*Work item*.
The answer must consist solely of the lines from the one containing "[3:50.37-3:51.44]" through the last line of the records, set down exactly and without any pictures.
++++++
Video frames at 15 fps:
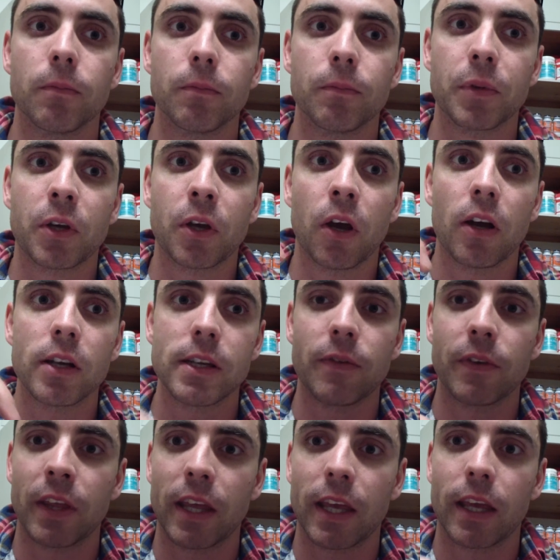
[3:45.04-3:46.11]
because
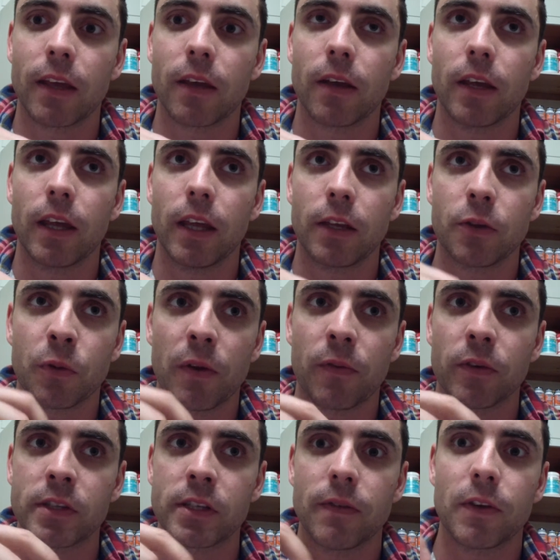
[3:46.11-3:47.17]
everything
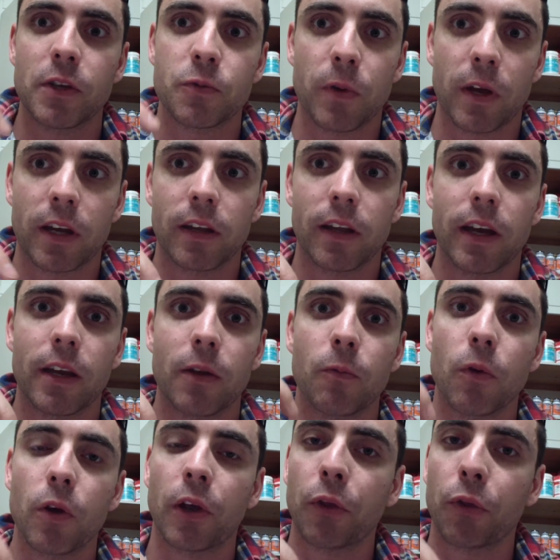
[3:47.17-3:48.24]
24/7 is regulating
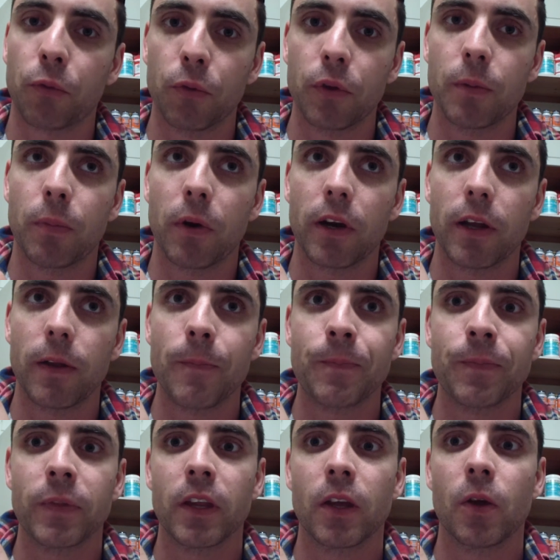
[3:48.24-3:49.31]
and working through the body
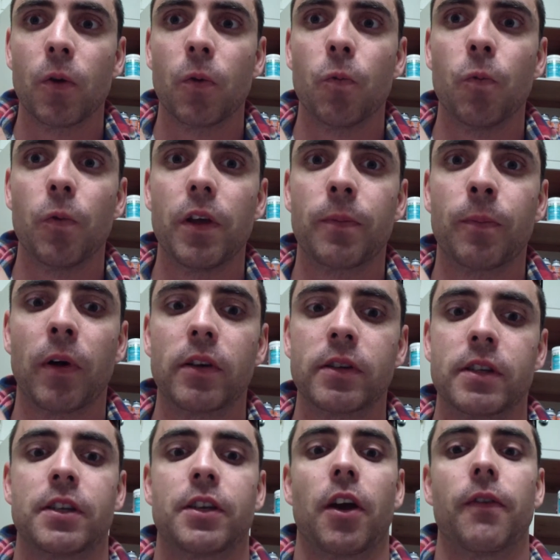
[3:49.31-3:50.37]
with
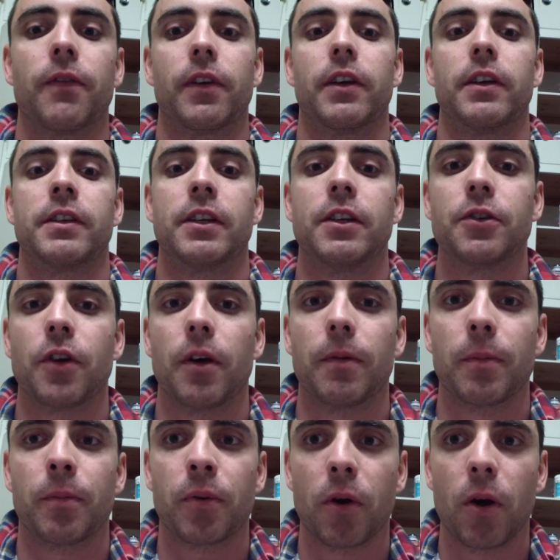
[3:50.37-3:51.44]
polycystic ovary syndrome,
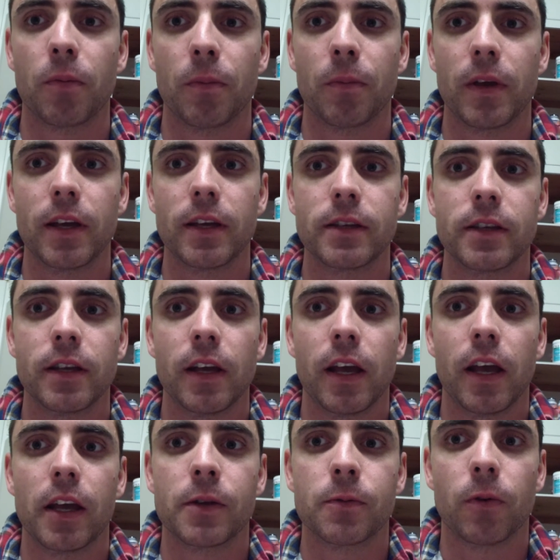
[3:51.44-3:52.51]
the problem is
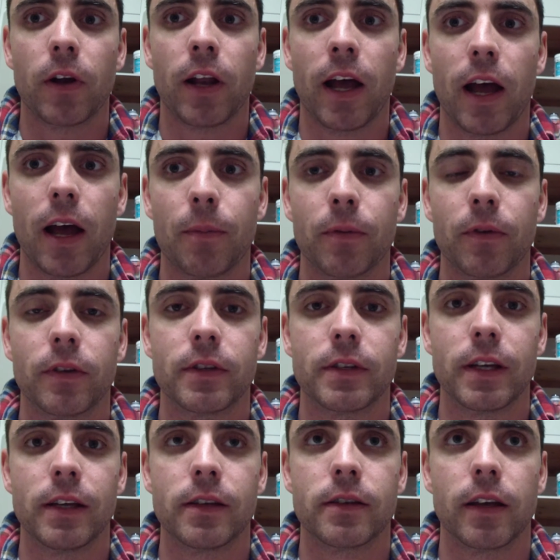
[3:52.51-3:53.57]
what happens
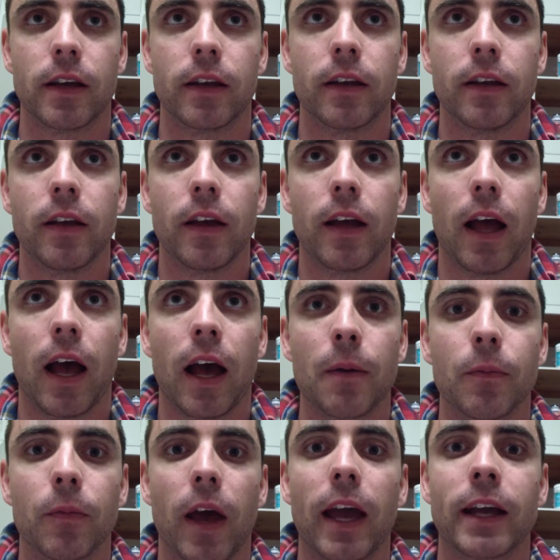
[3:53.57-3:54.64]
is that
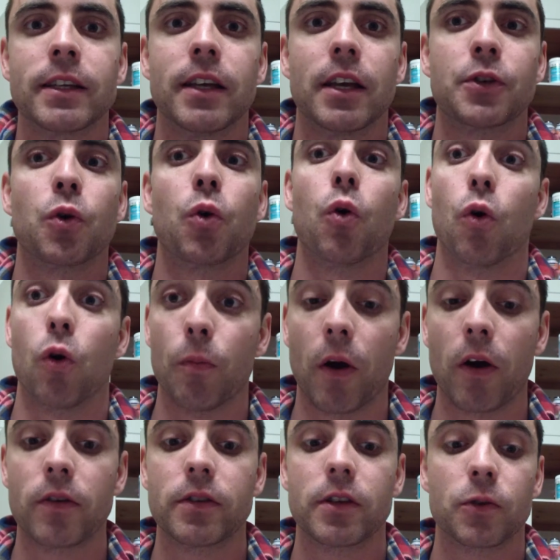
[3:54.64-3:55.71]
excess
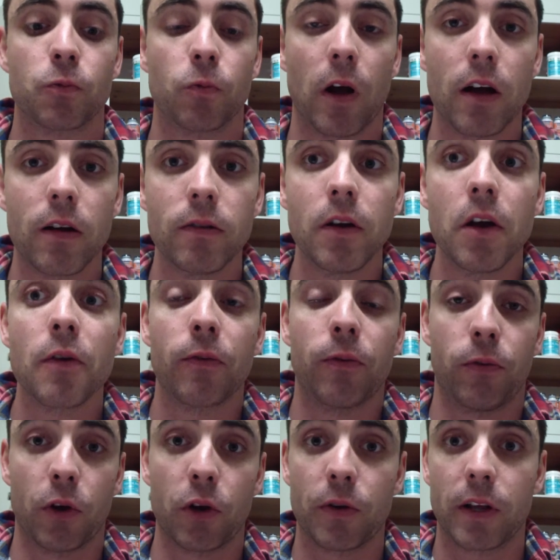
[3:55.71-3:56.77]
hormones as well
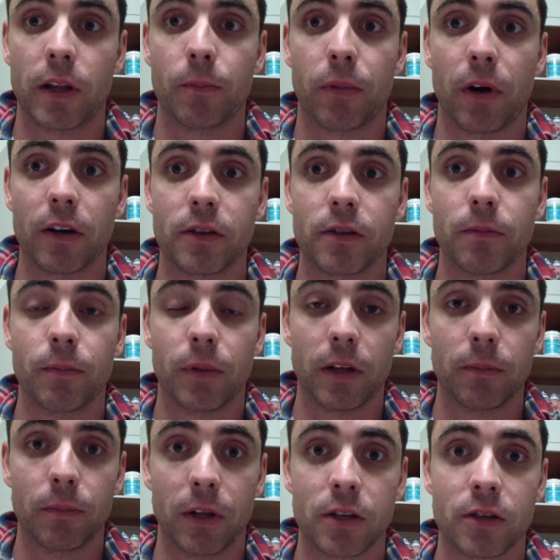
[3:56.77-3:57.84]
float around
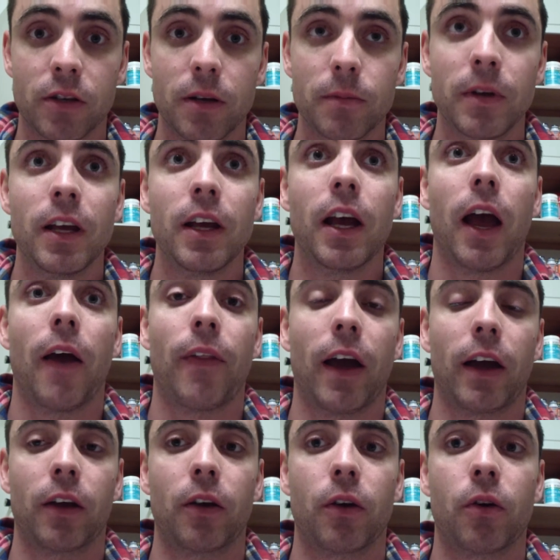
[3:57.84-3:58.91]
the bloodstream, and
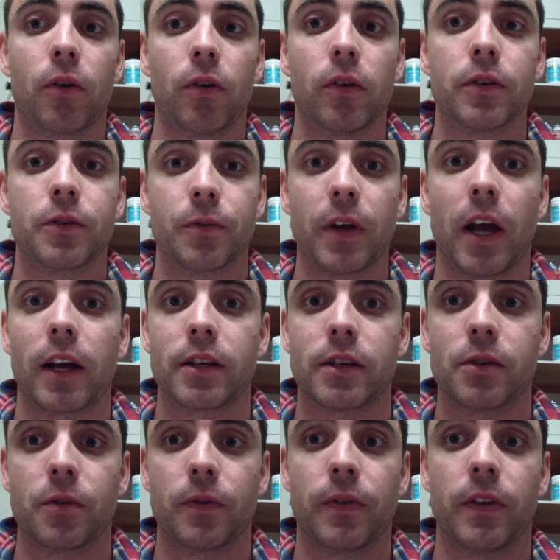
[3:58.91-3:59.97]
that can cause
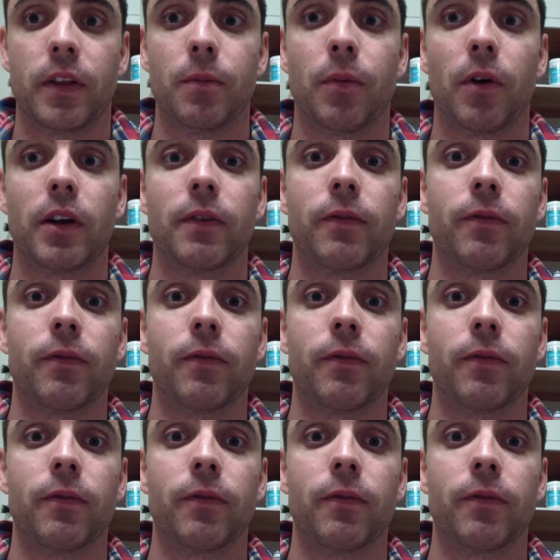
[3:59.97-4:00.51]
reactions within the body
++++++
*Exercise output*.
[3:50.37-3:51.44]
polycystic ovary syndrome,
[3:51.44-3:52.51]
the problem is
[3:52.51-3:53.57]
what happens
[3:53.57-3:54.64]
is that
[3:54.64-3:55.71]
excess
[3:55.71-3:56.77]
hormones as well
[3:56.77-3:57.84]
float around
[3:57.84-3:58.91]
the bloodstream, and
[3:58.91-3:59.97]
that can cause
[3:59.97-4:00.51]
reactions within the body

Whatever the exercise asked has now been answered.